* **EXERCISE BRIEF**
Set down the entries that follow exactly as written, leaving out any images.

* **RECORDS PROVIDED**
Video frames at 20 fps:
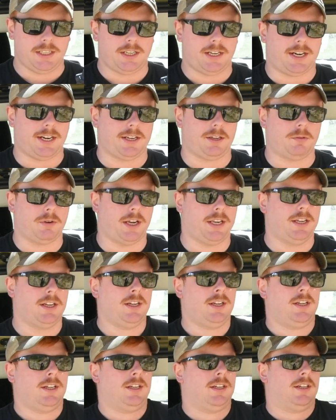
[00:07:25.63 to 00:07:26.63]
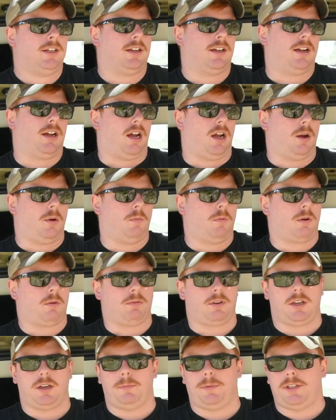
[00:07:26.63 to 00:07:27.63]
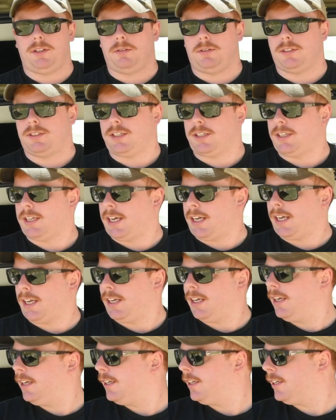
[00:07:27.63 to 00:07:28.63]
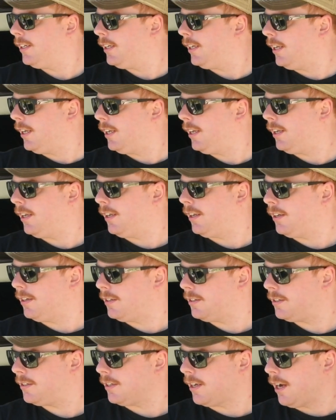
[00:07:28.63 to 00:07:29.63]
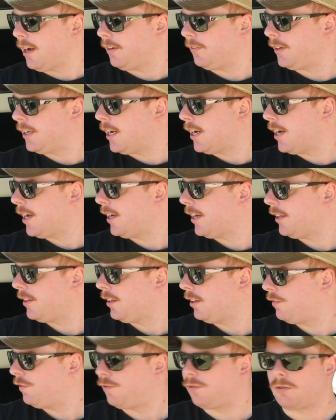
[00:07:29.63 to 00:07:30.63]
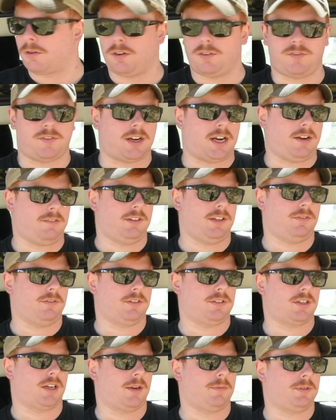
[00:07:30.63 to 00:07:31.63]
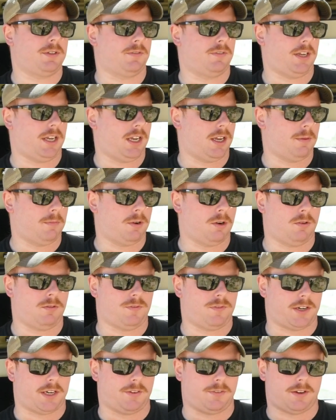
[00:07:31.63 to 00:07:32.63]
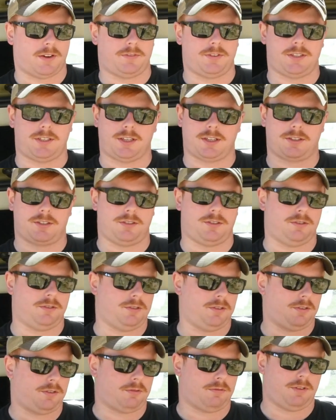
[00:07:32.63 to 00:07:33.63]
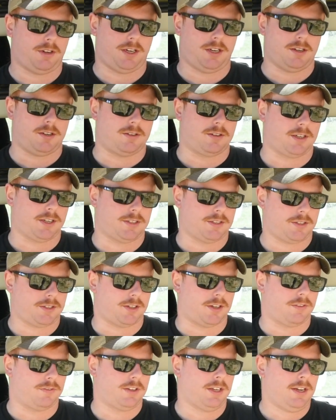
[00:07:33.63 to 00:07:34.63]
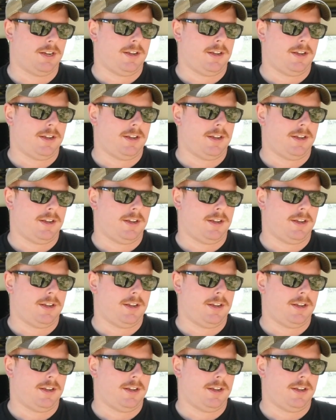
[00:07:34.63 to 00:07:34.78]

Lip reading: anyway, what we're going to be doing today is I've got, I think, 4 or 5 different types of ammo, 5.56, 223, all kinds of stuff.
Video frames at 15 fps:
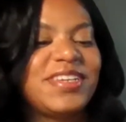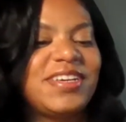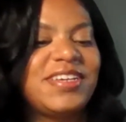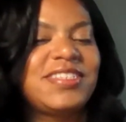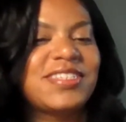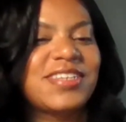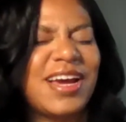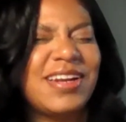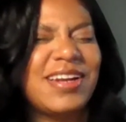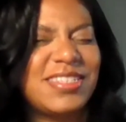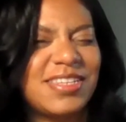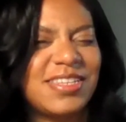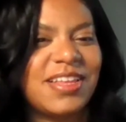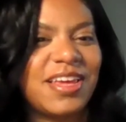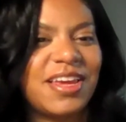it's kind of
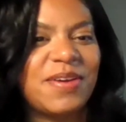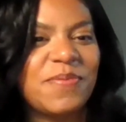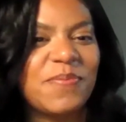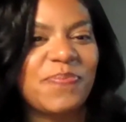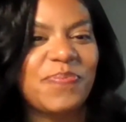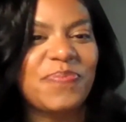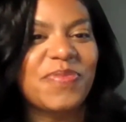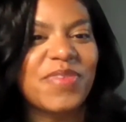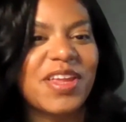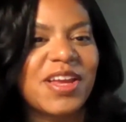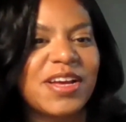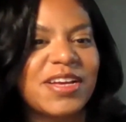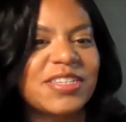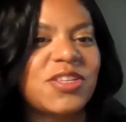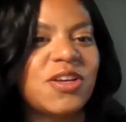silly.
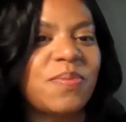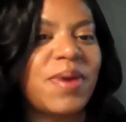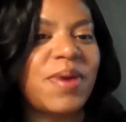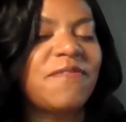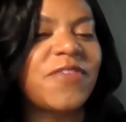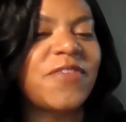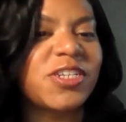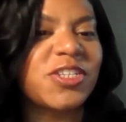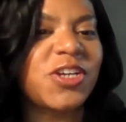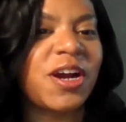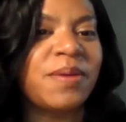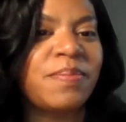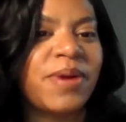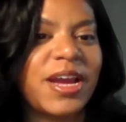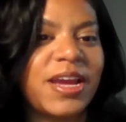Mm. So my first
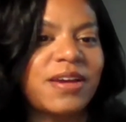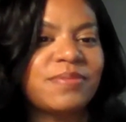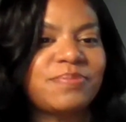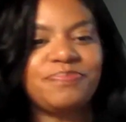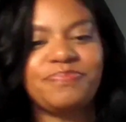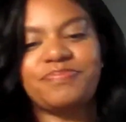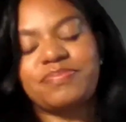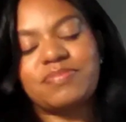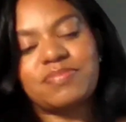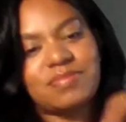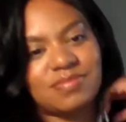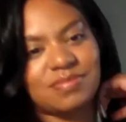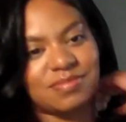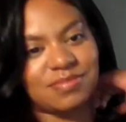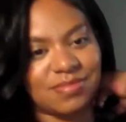heartbreak,
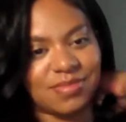mm.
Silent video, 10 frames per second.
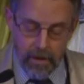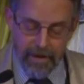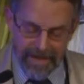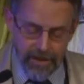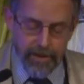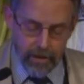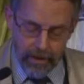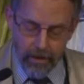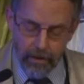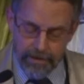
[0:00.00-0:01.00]
but
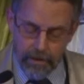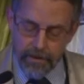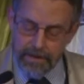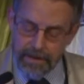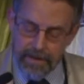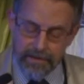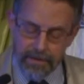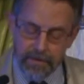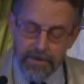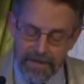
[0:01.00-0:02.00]
internally also the
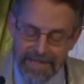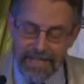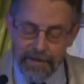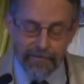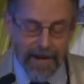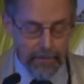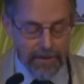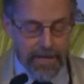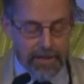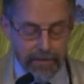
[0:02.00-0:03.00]
successive, successive
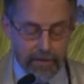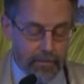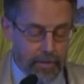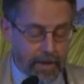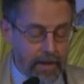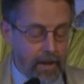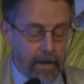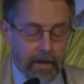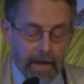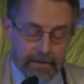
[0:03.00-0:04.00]
fragmentation of the community
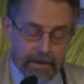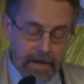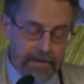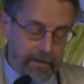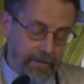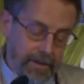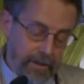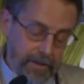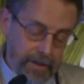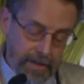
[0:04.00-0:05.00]
at the deaths of each
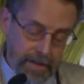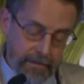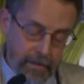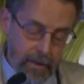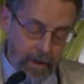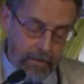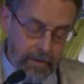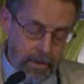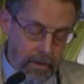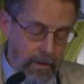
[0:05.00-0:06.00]
of the successive
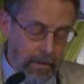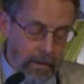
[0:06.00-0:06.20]
imams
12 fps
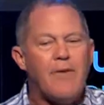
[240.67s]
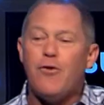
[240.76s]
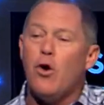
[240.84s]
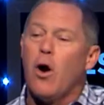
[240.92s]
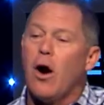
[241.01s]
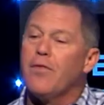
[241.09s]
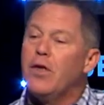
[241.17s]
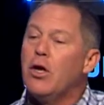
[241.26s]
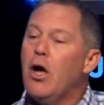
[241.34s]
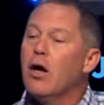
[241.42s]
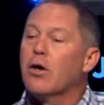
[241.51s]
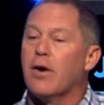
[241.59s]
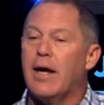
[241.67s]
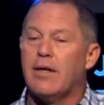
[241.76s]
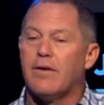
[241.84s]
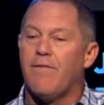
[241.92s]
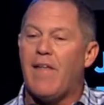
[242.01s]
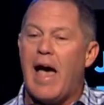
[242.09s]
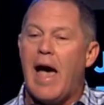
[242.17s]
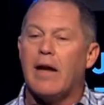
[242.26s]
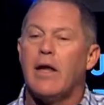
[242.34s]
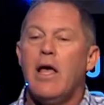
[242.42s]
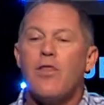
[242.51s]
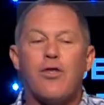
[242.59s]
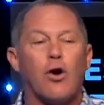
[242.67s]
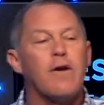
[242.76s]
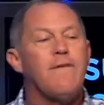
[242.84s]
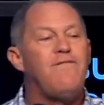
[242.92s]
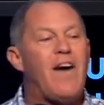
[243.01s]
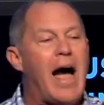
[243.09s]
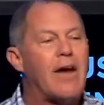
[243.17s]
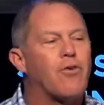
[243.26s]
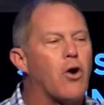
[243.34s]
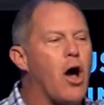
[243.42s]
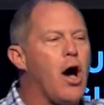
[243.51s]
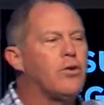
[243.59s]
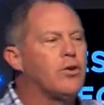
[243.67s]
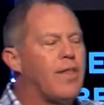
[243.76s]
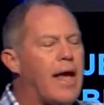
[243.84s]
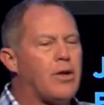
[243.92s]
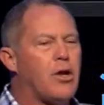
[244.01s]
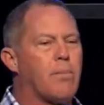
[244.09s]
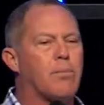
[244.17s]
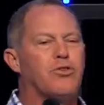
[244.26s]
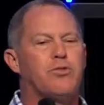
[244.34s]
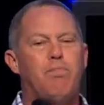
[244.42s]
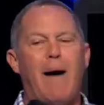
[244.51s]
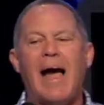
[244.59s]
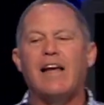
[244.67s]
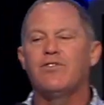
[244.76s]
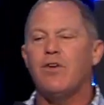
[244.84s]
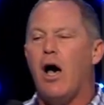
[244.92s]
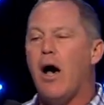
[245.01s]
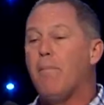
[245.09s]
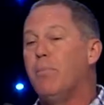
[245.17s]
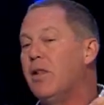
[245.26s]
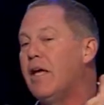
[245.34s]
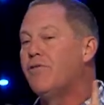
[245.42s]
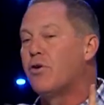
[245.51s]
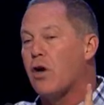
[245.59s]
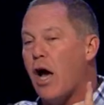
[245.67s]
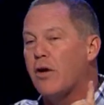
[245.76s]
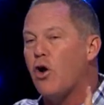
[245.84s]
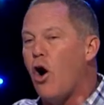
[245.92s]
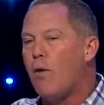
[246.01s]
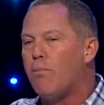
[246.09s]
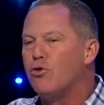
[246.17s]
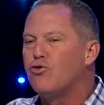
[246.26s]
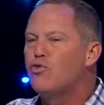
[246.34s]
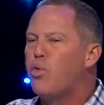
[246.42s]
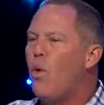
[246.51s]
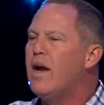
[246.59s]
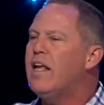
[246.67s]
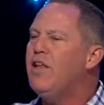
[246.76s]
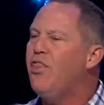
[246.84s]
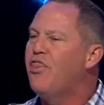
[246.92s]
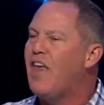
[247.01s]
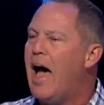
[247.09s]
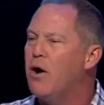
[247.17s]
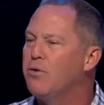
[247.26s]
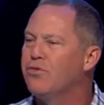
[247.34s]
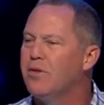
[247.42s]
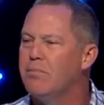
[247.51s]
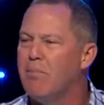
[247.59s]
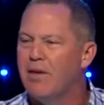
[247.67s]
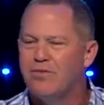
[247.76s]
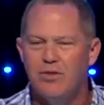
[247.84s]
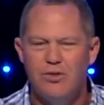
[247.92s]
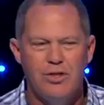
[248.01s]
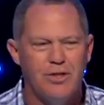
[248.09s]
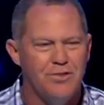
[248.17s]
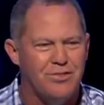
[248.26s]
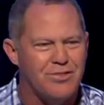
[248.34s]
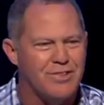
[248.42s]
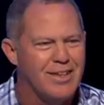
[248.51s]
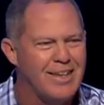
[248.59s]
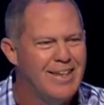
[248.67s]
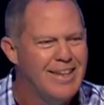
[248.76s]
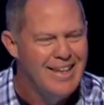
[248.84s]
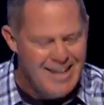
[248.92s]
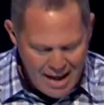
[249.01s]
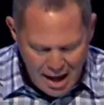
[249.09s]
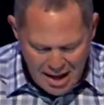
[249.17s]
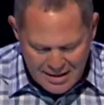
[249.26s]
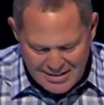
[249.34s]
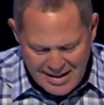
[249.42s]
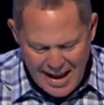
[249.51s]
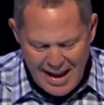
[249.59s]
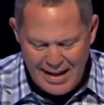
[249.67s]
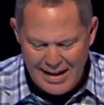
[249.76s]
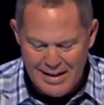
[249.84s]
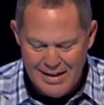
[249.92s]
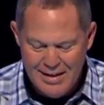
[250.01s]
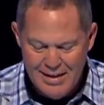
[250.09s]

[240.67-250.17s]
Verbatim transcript: If you are the younger end of that, 35 or under, that number spikes up, believe it or not, to almost 20,000 messages a day.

* **OUTPUT FOR THIS TASK**
Video frames at 20 fps:
[00:07:25.63 to 00:07:26.63]
[00:07:26.63 to 00:07:27.63]
[00:07:27.63 to 00:07:28.63]
[00:07:28.63 to 00:07:29.63]
[00:07:29.63 to 00:07:30.63]
[00:07:30.63 to 00:07:31.63]
[00:07:31.63 to 00:07:32.63]
[00:07:32.63 to 00:07:33.63]
[00:07:33.63 to 00:07:34.63]
[00:07:34.63 to 00:07:34.78]

Lip reading: anyway, what we're going to be doing today is I've got, I think, 4 or 5 different types of ammo, 5.56, 223, all kinds of stuff.
Video frames at 15 fps:
it's kind of
silly.
Mm. So my first
heartbreak,
mm.
Silent video, 10 frames per second.
[0:00.00-0:01.00]
but
[0:01.00-0:02.00]
internally also the
[0:02.00-0:03.00]
successive, successive
[0:03.00-0:04.00]
fragmentation of the community
[0:04.00-0:05.00]
at the deaths of each
[0:05.00-0:06.00]
of the successive
[0:06.00-0:06.20]
imams
12 fps
[240.67s]
[240.76s]
[240.84s]
[240.92s]
[241.01s]
[241.09s]
[241.17s]
[241.26s]
[241.34s]
[241.42s]
[241.51s]
[241.59s]
[241.67s]
[241.76s]
[241.84s]
[241.92s]
[242.01s]
[242.09s]
[242.17s]
[242.26s]
[242.34s]
[242.42s]
[242.51s]
[242.59s]
[242.67s]
[242.76s]
[242.84s]
[242.92s]
[243.01s]
[243.09s]
[243.17s]
[243.26s]
[243.34s]
[243.42s]
[243.51s]
[243.59s]
[243.67s]
[243.76s]
[243.84s]
[243.92s]
[244.01s]
[244.09s]
[244.17s]
[244.26s]
[244.34s]
[244.42s]
[244.51s]
[244.59s]
[244.67s]
[244.76s]
[244.84s]
[244.92s]
[245.01s]
[245.09s]
[245.17s]
[245.26s]
[245.34s]
[245.42s]
[245.51s]
[245.59s]
[245.67s]
[245.76s]
[245.84s]
[245.92s]
[246.01s]
[246.09s]
[246.17s]
[246.26s]
[246.34s]
[246.42s]
[246.51s]
[246.59s]
[246.67s]
[246.76s]
[246.84s]
[246.92s]
[247.01s]
[247.09s]
[247.17s]
[247.26s]
[247.34s]
[247.42s]
[247.51s]
[247.59s]
[247.67s]
[247.76s]
[247.84s]
[247.92s]
[248.01s]
[248.09s]
[248.17s]
[248.26s]
[248.34s]
[248.42s]
[248.51s]
[248.59s]
[248.67s]
[248.76s]
[248.84s]
[248.92s]
[249.01s]
[249.09s]
[249.17s]
[249.26s]
[249.34s]
[249.42s]
[249.51s]
[249.59s]
[249.67s]
[249.76s]
[249.84s]
[249.92s]
[250.01s]
[250.09s]

[240.67-250.17s]
Verbatim transcript: If you are the younger end of that, 35 or under, that number spikes up, believe it or not, to almost 20,000 messages a day.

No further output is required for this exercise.